发布时间:2024-06-11 点击量:261次

作者:张静云 来源:

腰镰上垄刈黄云,东家西家麦满门。

前村寡妇拾滞穟,饘粥有馀炊饼饵。

          -----《刈麦行》宋-戴复古

 

端午前后,正是熟麦的天气。沉甸甸的麦穗耷拉着脑袋,随清风层层叠叠,起起伏伏,一浪高过一浪涌向天际的尽头算黄算割似乎比乡亲们还要心急,一路飞着叫着,声声不息地催促着人们赶快下镰。

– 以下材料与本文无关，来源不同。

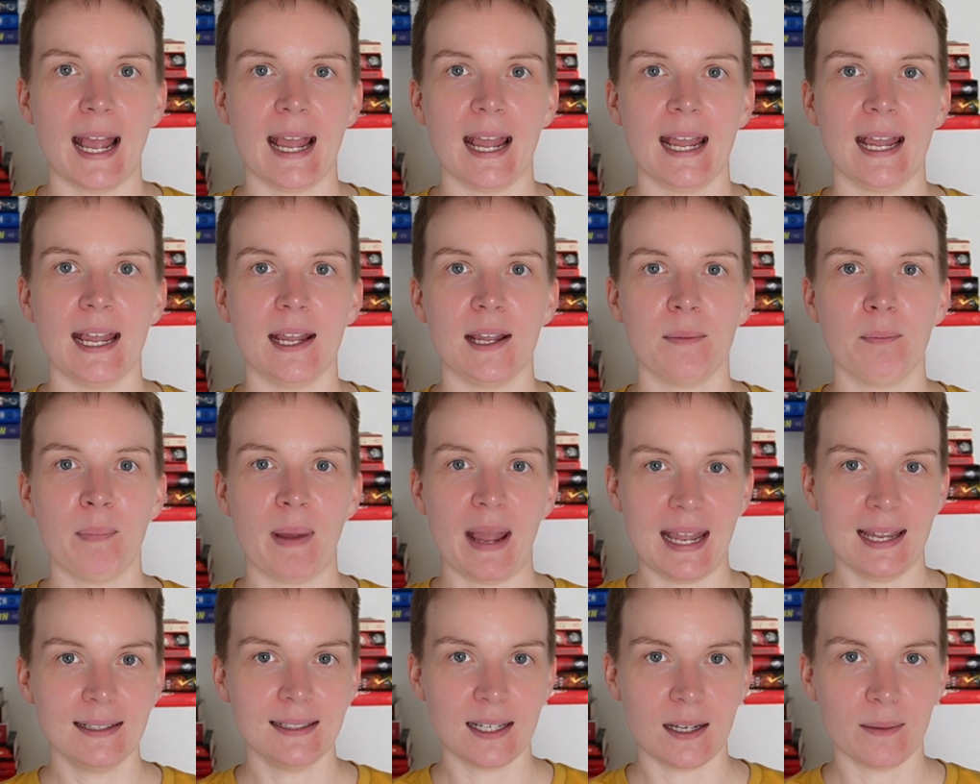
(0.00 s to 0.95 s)
a
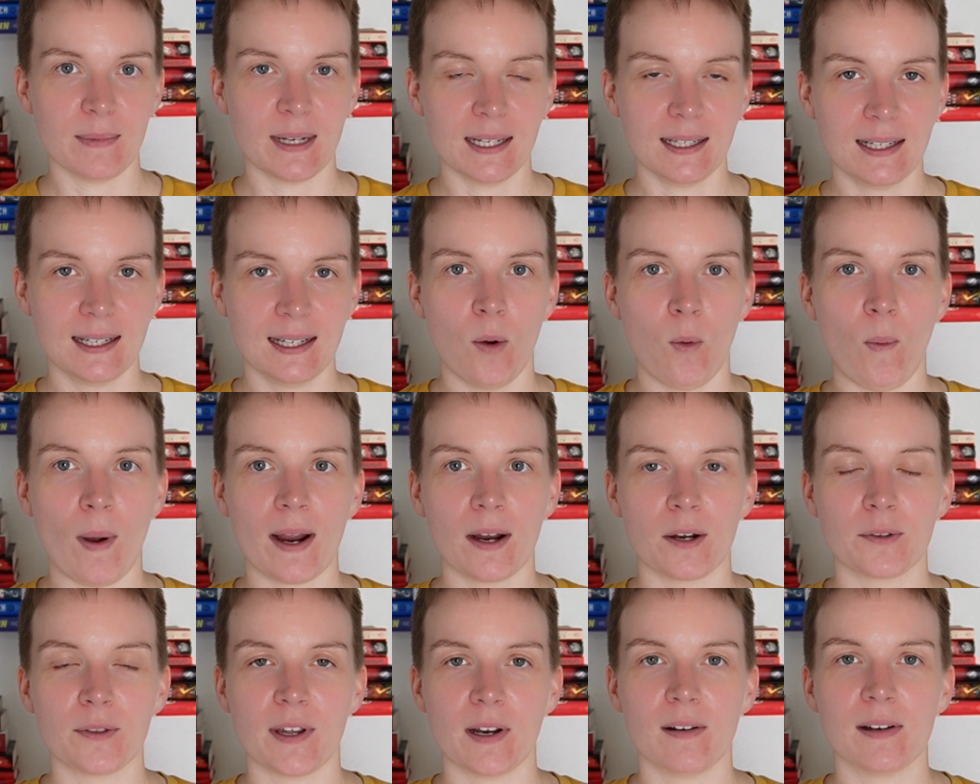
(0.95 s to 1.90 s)
pandemic
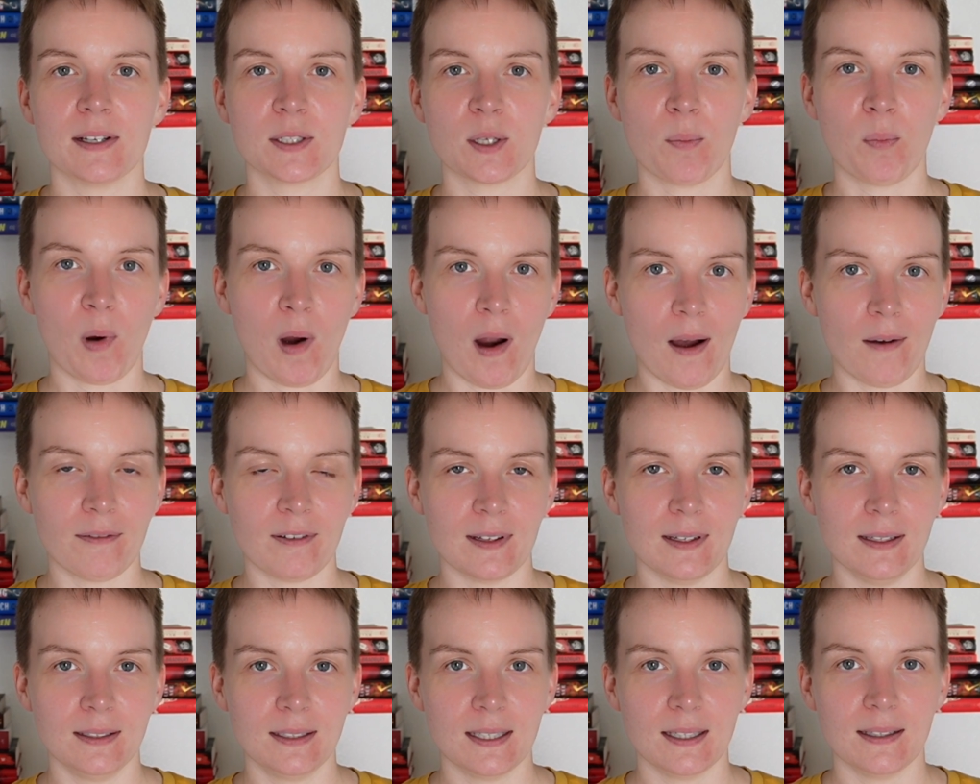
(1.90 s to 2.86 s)
where there is a
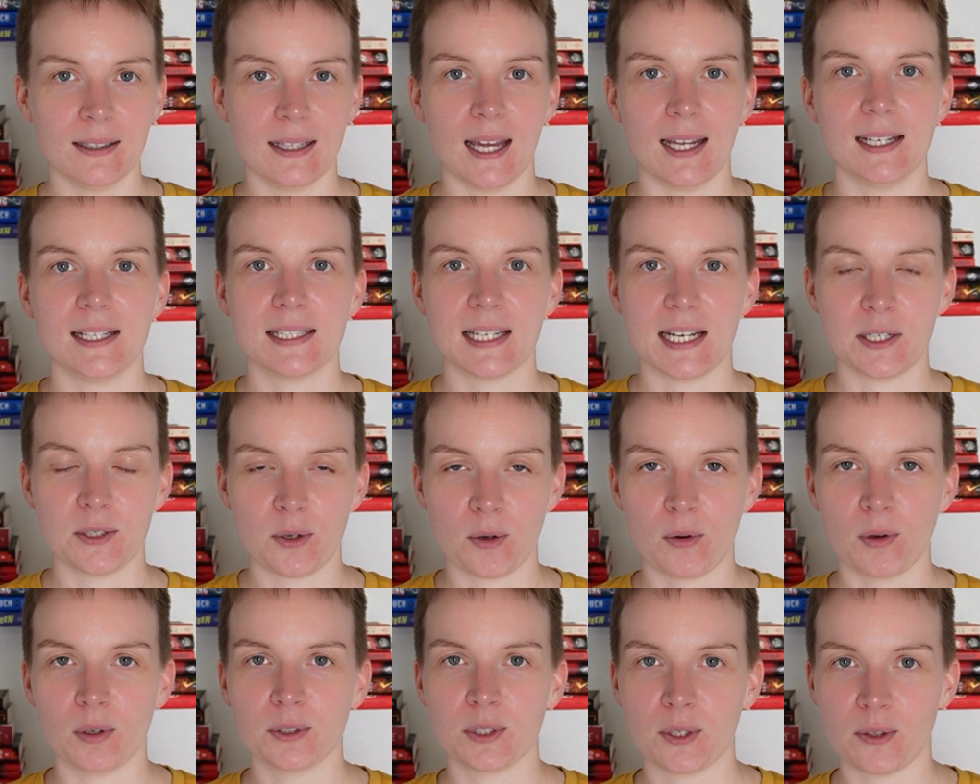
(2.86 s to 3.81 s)
prophet that is
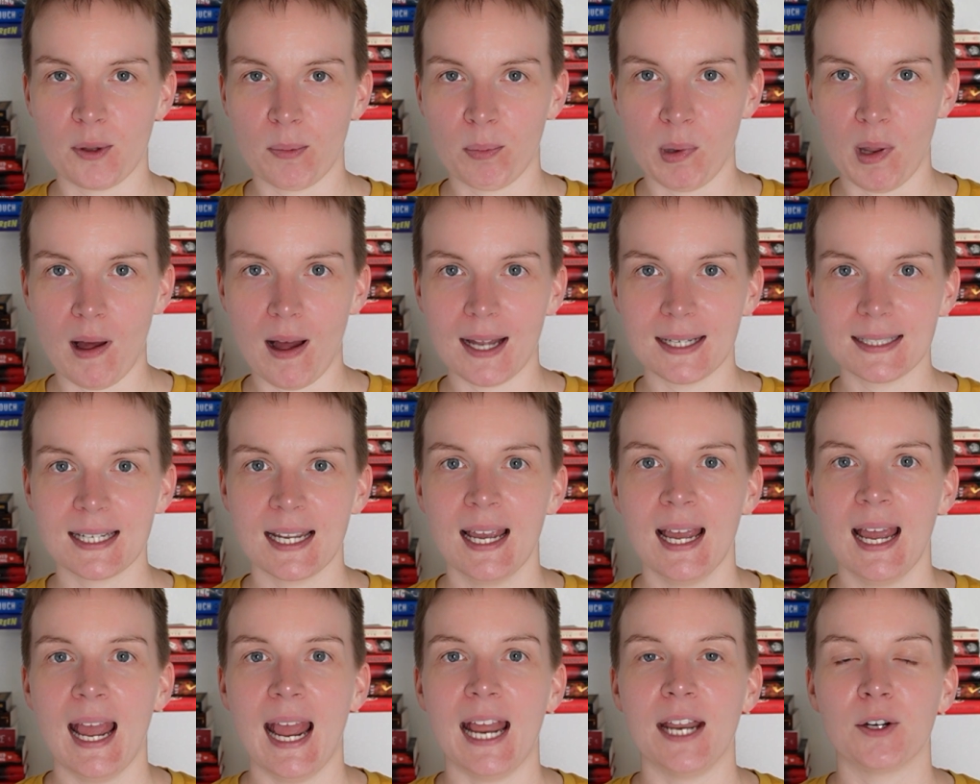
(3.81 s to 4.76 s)
integral to the plot,
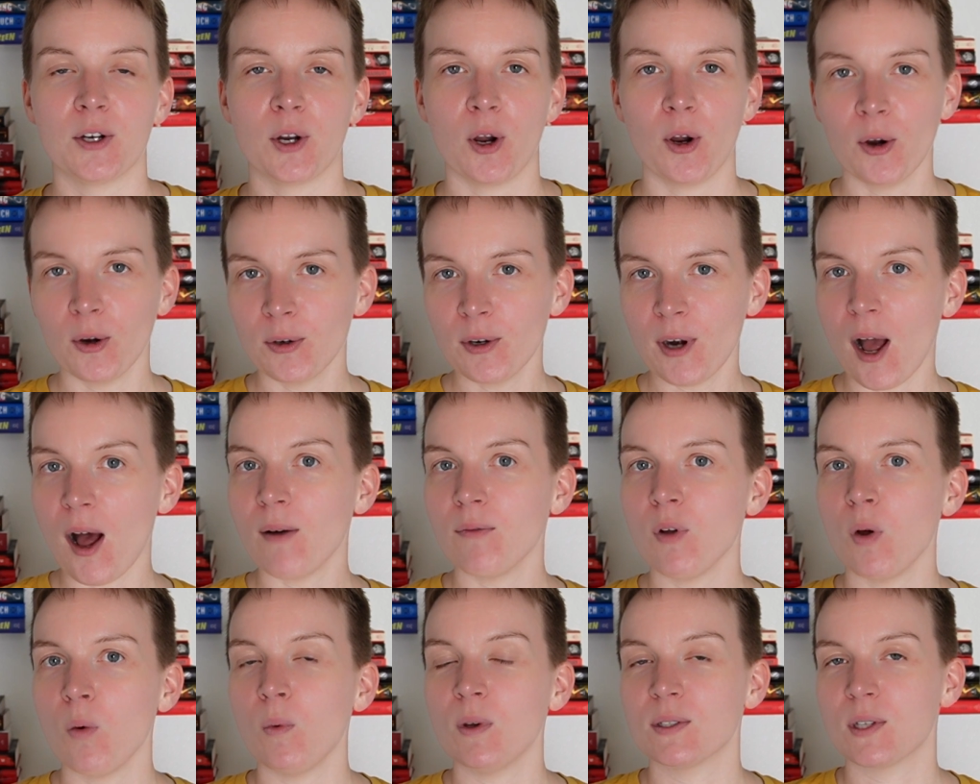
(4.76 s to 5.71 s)
and her
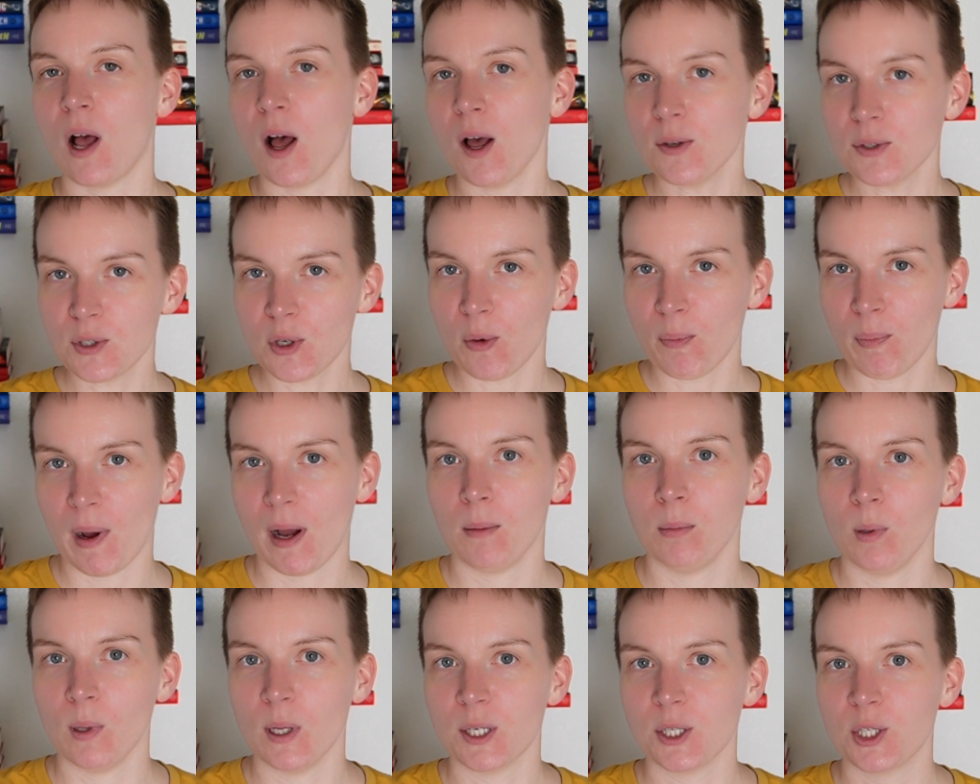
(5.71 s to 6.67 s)
novel was also
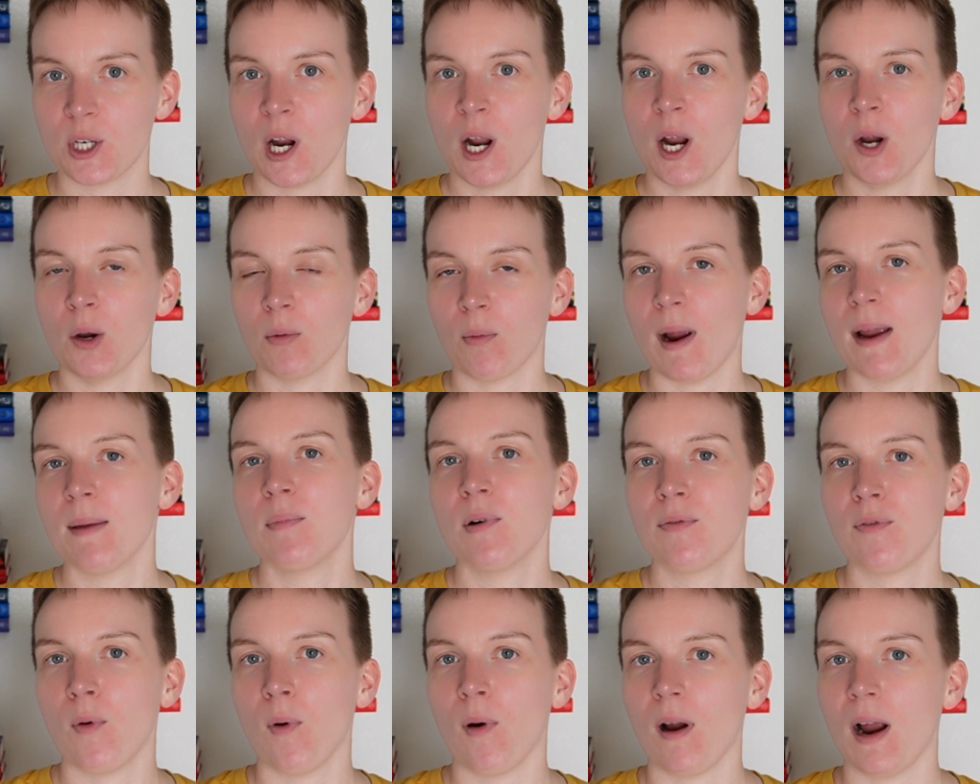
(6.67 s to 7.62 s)
published right
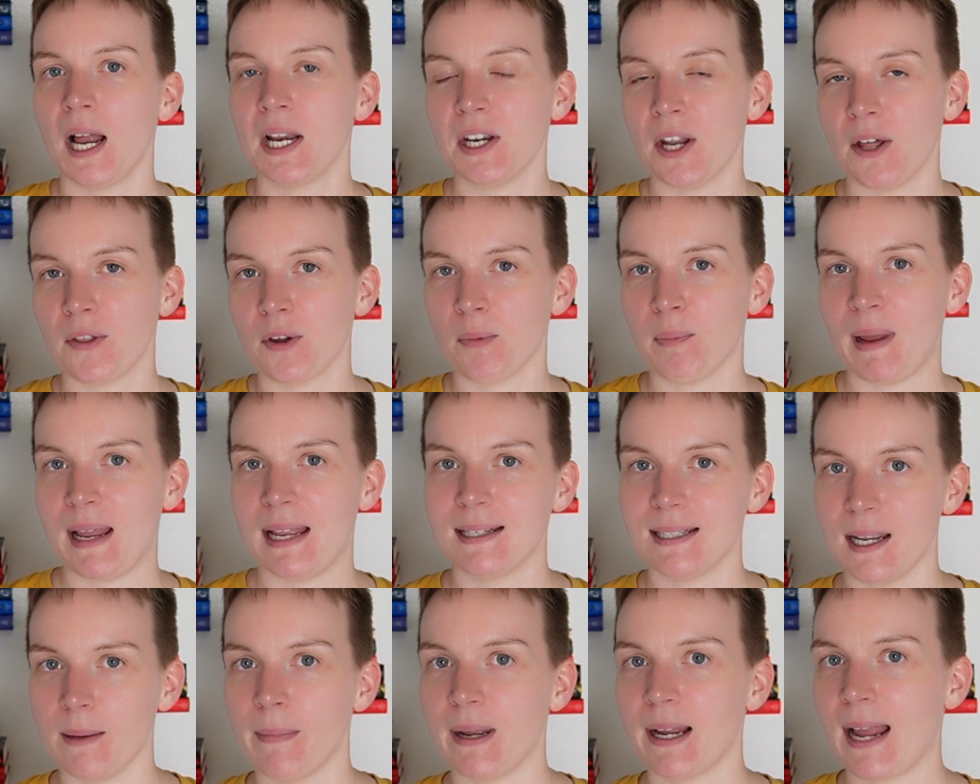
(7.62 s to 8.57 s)
before another
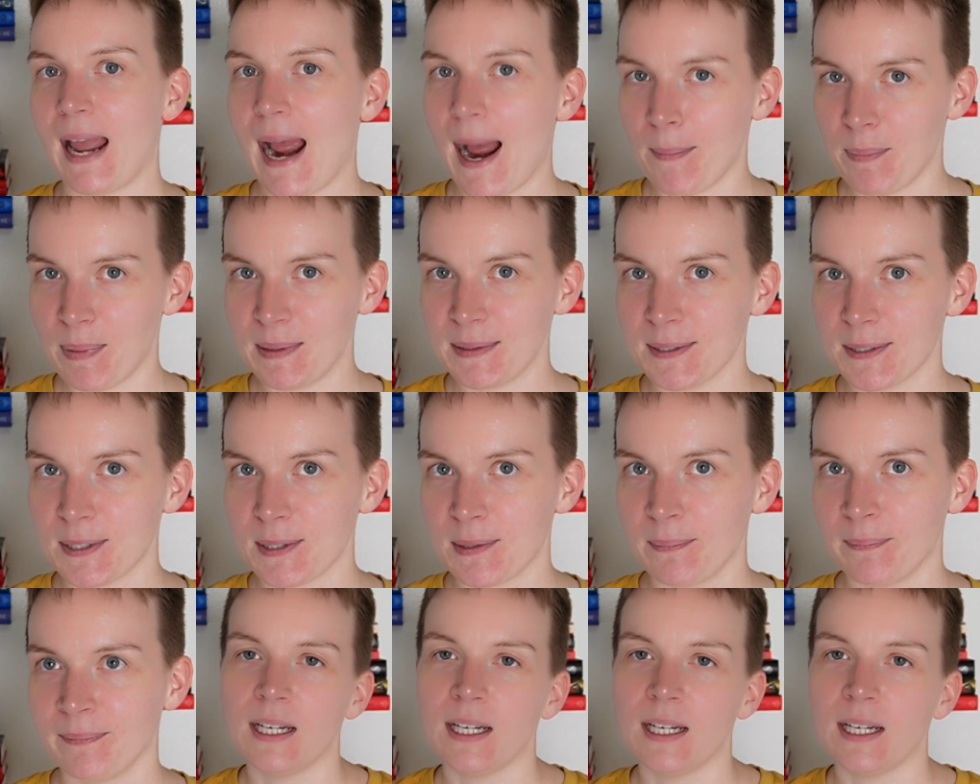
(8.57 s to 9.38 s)
pandemic happens.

那些年月的割麦季节,有一群人不得不提,那就是麦客,我们那里还有叫

麦胡散。这其中以甘肃人河南人居多,他们似候鸟般随着季节迁徙,麦黄来麦完走。那时的夏收多亏了他们,要不然我们家这么多麦子,仅凭我们一家老少七口劳力要割到猴年马月去。这些人说话常带着口音,干活麻利,吃苦耐劳,与我们当地人还是不大一样,他们为生活所迫背井离乡成帮结队,出门挣个下苦钱也着实不易,村子人对他们都很好,在吃喝上很大方,奶奶常说人出门在外不容易,给人下苦更不容易,所以对他们好些。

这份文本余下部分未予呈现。